First, however, they wanted to try their methods out on themselves. “We knew we wanted to build a new revenue-centric startup every three months,” he recalls. “Three months from just an idea to a viable product generating revenue.” They decided they needed to test their methods first, starting three companies that would help guide their approach to future investments.
The complexity of certain back-office functions, however, threatened to slow this sprint to revenue. “With our timeline, we couldn’t spend two of our three months building the billing part. So we built Cheddar.”
“It is really easy to bill in the system, no matter what type of payment approach you’re looking at, be it subscription or a usage-based. To make this work, our API doesn’t consider things in dollars and cents terms. That’s not the language we use,” Trotzke notes. “In real time and throughout the billing period, Cheddar gathers data about what users are doing and notifies clients about this activity. Some of the things you track you never bill for. You’re throwing tracking data at the platform and then defining how to bill for that usage, not just invoicing digitally.”
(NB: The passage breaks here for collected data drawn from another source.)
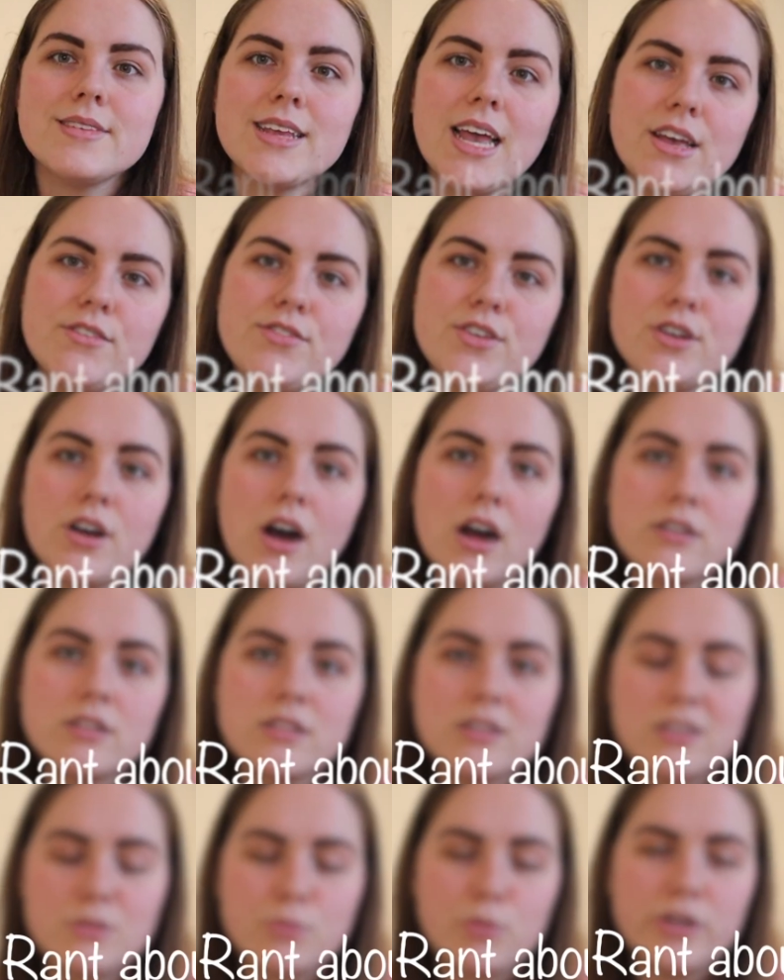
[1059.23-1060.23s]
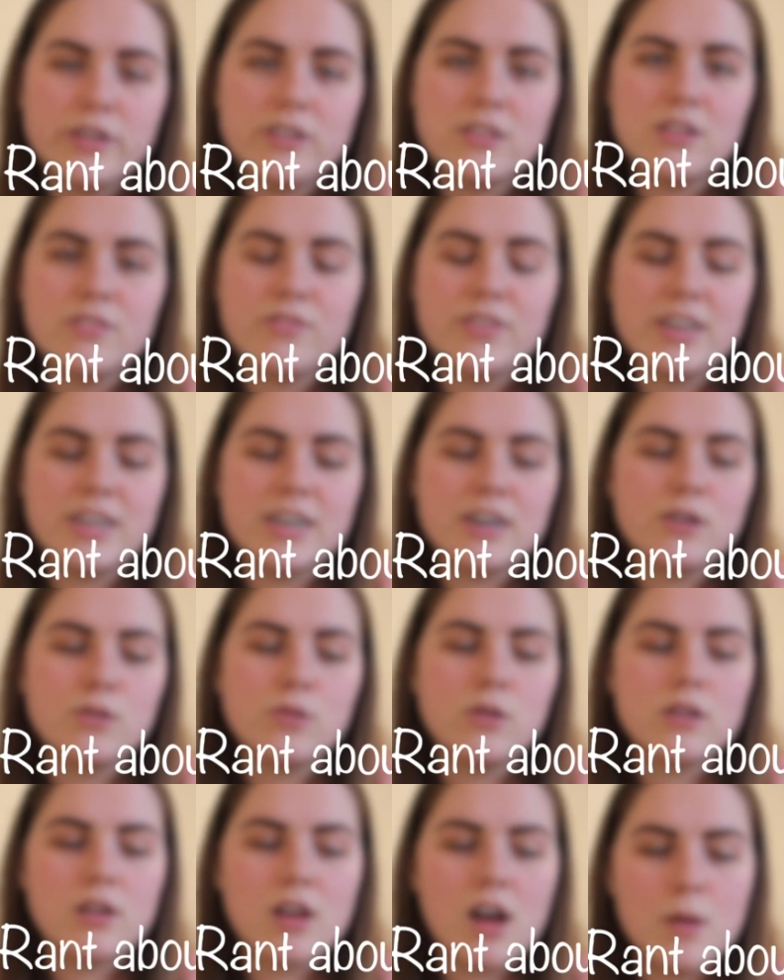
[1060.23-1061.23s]
If you got to this point in the
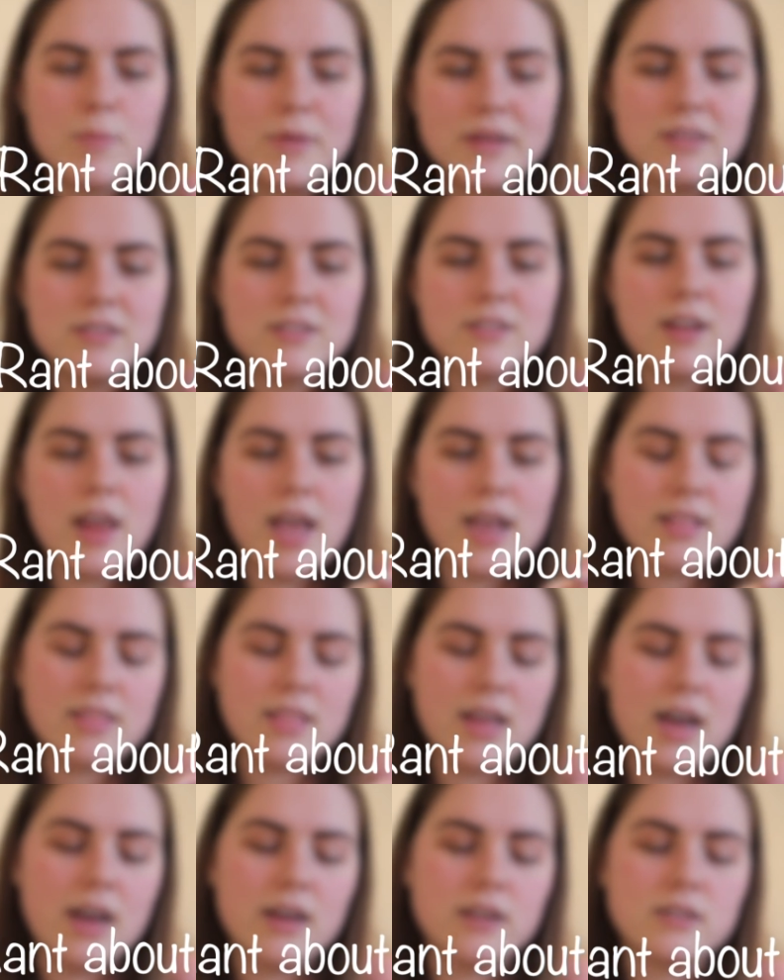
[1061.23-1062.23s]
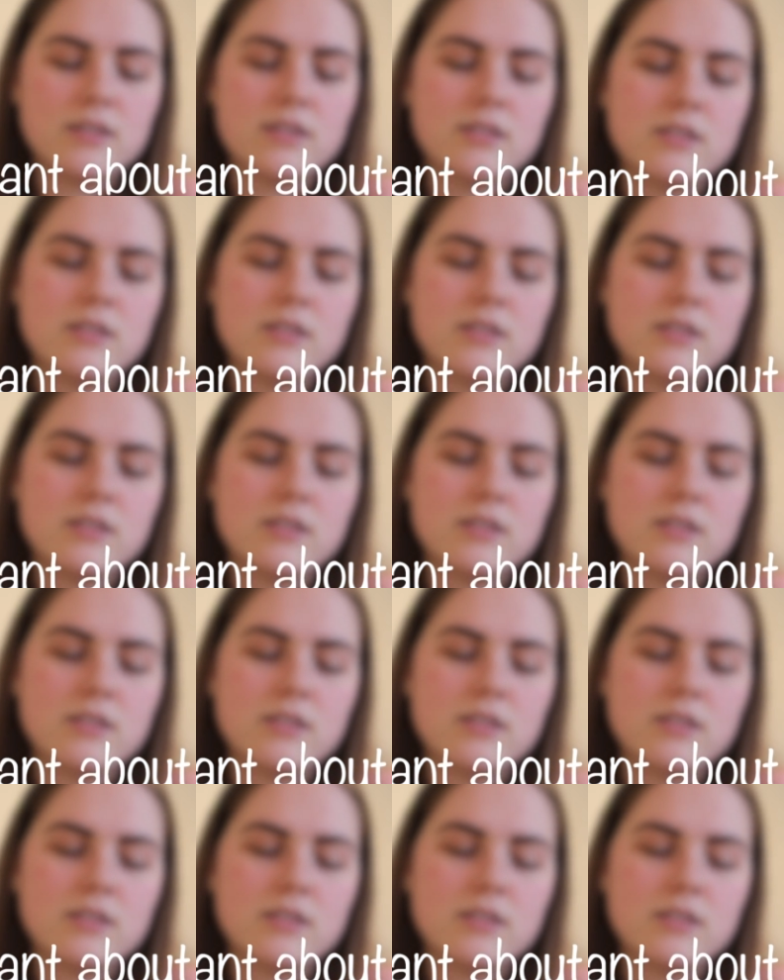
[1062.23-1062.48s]
video, comment like that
Usage-based billing capabilities are key to many SaaS models. It’s increasingly what consumers and customers expect, to pay only for what they use and to have their personal information held securely to ensure ease of payment. “Simple subscriptions aren’t the right fit for most software ideas,” Trotzke says. “Consumption-based billing makes a lot more sense for many products and services. Instead of selling someone a bottle of water or sending them a monthly invoice for a water cooler plan, you can bill for exactly what’s pouring out of the tap.” Regardless of the model, Cheddar can handle the billing--and move easily between the different approaches as businesses change.
Cheddar
Cheddar is an API-based billing platform that can manage one-time, subscription, and usage-based payment structures via continuous updates from client companies' data. Instead of being batch or manual entry-based, platforms talk to each other in real-time. Not only does this give software teams greater flexibility as the business side of their company takes off, it significantly reduces time spent on building payment structures.